Tras tensiones entre las localidades de Río Gallegos y Punta Arenas se ha publicado un comunicado conjunto de Grasso y Radonich por declaraciones vinculadas al Estrecho de Magallanes.
Los gobiernos locales de Río Gallegos, Argentina y Punta Arenas, Chile queremos expresar nuestra preocupación ante declaraciones realizadas recientemente por el jefe de la Fuerza Aérea Argentina, Gustavo Javier Valverde, en relación con el Estrecho de Magallanes y la necesidad de reforzar la presencia argentina en la región.
Lo hacemos desde un lugar que consideramos fundamental: el respeto por nuestros pueblos, por nuestra historia común y por la relación de amistad que argentinos y chilenos construimos durante décadas.
Las cuestiones vinculadas con la soberanía, los límites y los tratados internacionales corresponden a los Estados nacionales y deben ser abordadas con respeto a estos instrumentos y el derecho internacional por las vías diplomáticas e institucionales previstas para ello. Las declaraciones que puedan reabrir controversias del pasado ya zanjadas en acuerdos vigentes, no contribuyen a ese objetivo y pueden afectar una relación que nuestras comunidades han construido con mucho esfuerzo.
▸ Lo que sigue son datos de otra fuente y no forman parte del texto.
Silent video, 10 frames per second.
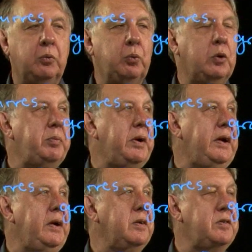will
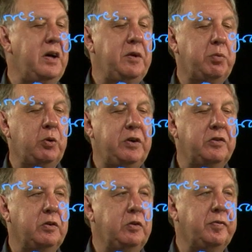be
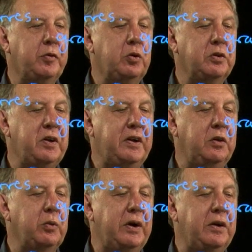10.24 take
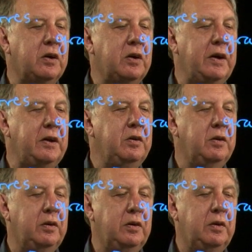away 9
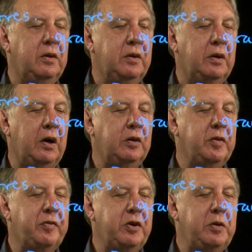over
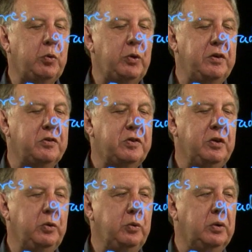
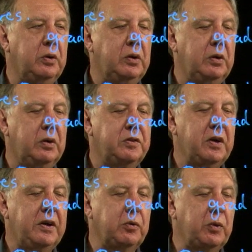3.2
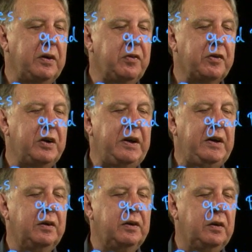take away
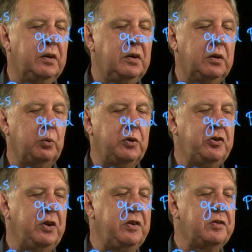3, which
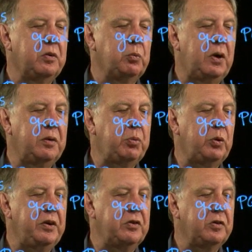is
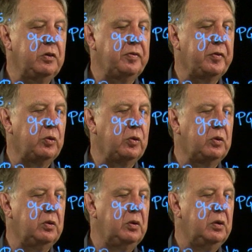
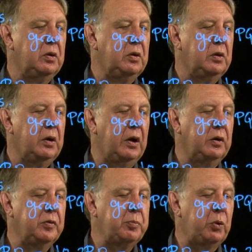1.24
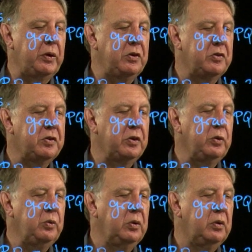over
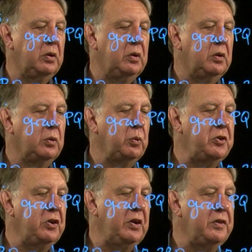0.2,
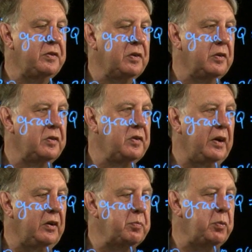which is
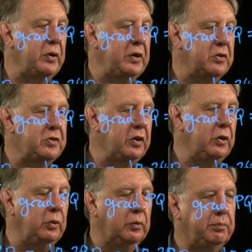
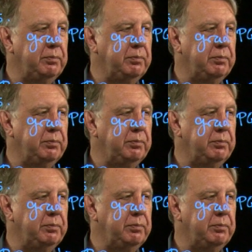6.2.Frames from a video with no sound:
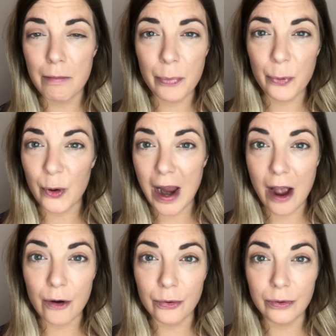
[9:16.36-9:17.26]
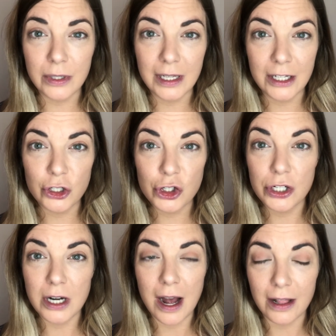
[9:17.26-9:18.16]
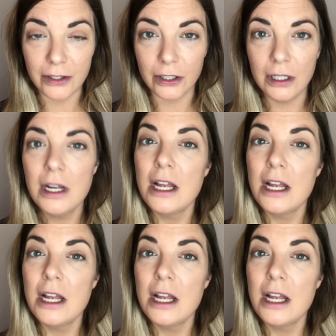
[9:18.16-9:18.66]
brownish color,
Los habitantes de Río Gallegos y Punta Arenas saben mejor que nadie que una frontera no alcanza para separar a dos pueblos que comparten una misma región, una historia entrelazada y vínculos que forman parte de la vida cotidiana.
Tenemos familias y amigos en ambos países. Compartimos actividades comerciales, culturales, deportivas, educativas y turísticas. Muchas familias comenzaron su historia en una ciudad y continuaron en la otra. Existen generaciones enteras que crecieron entendiendo que cruzar la frontera es parte de la vida cotidiana de la Patagonia Austral.

Esa realidad merece ser cuidada y respetada.
Hace casi medio siglo, Argentina y Chile estuvieron al borde de un enfrentamiento armado por cuestiones territoriales. Aquella experiencia nos dejó una enseñanza que sigue vigente: la defensa de los intereses y derechos de cada país debe sostenerse con firmeza, dentro del derecho internacional y los tratados vigentes, a través de los canales diplomáticos correspondientes, sin permitir que las diferencias entre los Estados vuelvan a enfrentar a nuestros pueblos. Argentina y Chile demostraron que es posible defender sus posiciones y, al mismo tiempo, construir acuerdos que garanticen la paz, la cooperación y la convivencia entre dos naciones hermanas.
Por ello, no queremos que las tensiones del pasado vuelvan a instalarse en nuestra región y menos cuando estas sean artificiales e infundadas. Deseamos una Patagonia Austral integrada, estable, abierta al mundo, donde la frontera sea un punto de encuentro y no una línea que vuelva a dividirnos.
Somos ciudades próximas, hermanas y profundamente vinculadas. Tenemos problemas comunes, desafíos compartidos y enormes oportunidades para trabajar juntos. Nuestra cercanía geográfica no es una amenaza: es una oportunidad para construir una región más integrada, más desarrollada y más fuerte.
Por eso, rechazamos toda expresión que pueda alimentar desconfianza entre nuestros países y reivindicamos el diálogo como único camino para resolver las diferencias entre Estados conforme a los Tratados Internacionales vigentes y el derecho internacional.
Pero, sobre todo, queremos decir algo desde nuestras ciudades: la amistad entre argentinos y chilenos no se construye solamente en los tratados. Se construye todos los días, en las familias, en las escuelas, en los comercios, en las rutas, en los encuentros y en cada vecino que cruza la frontera para encontrarse con otro.
Río Gallegos y Punta Arenas tenemos la responsabilidad de cuidar ese vínculo.
Por la paz. Por la integración. Por nuestra historia compartida. Por las generaciones que crecieron juntas y por las que vendrán.
Río Gallegos y Punta Arenas reafirmamos nuestra voluntad de seguir siendo ciudades hermanas, construyendo puentes donde otros pretendan levantar fronteras.